▶ **Exercise materials**:
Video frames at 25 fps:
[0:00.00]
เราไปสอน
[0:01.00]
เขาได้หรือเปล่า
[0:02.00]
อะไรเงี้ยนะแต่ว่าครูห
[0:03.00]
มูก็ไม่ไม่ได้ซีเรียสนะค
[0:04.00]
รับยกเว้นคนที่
==
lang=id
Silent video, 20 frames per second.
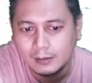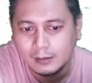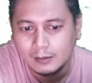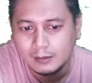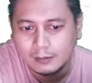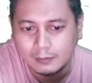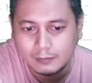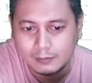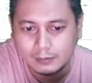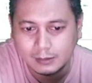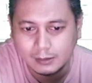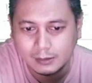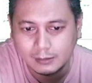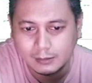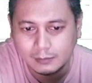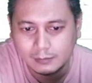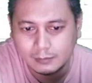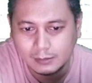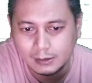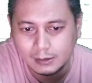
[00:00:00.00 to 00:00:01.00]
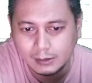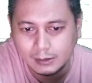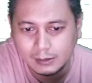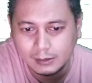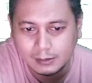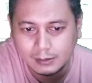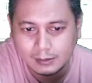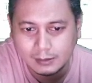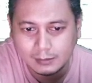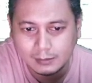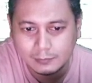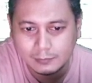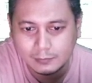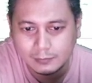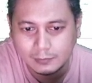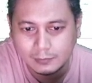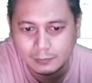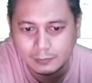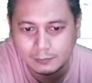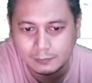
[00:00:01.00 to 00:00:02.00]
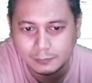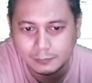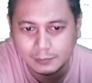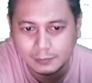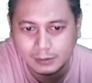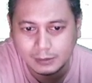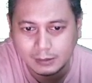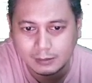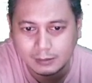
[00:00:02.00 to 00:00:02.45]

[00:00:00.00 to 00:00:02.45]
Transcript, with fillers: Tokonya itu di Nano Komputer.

▶ **Instructions for the task**:
Your answer should be one number: the count of lines holding "frames" in the listing.

▶ **Solution to this exercise**:
2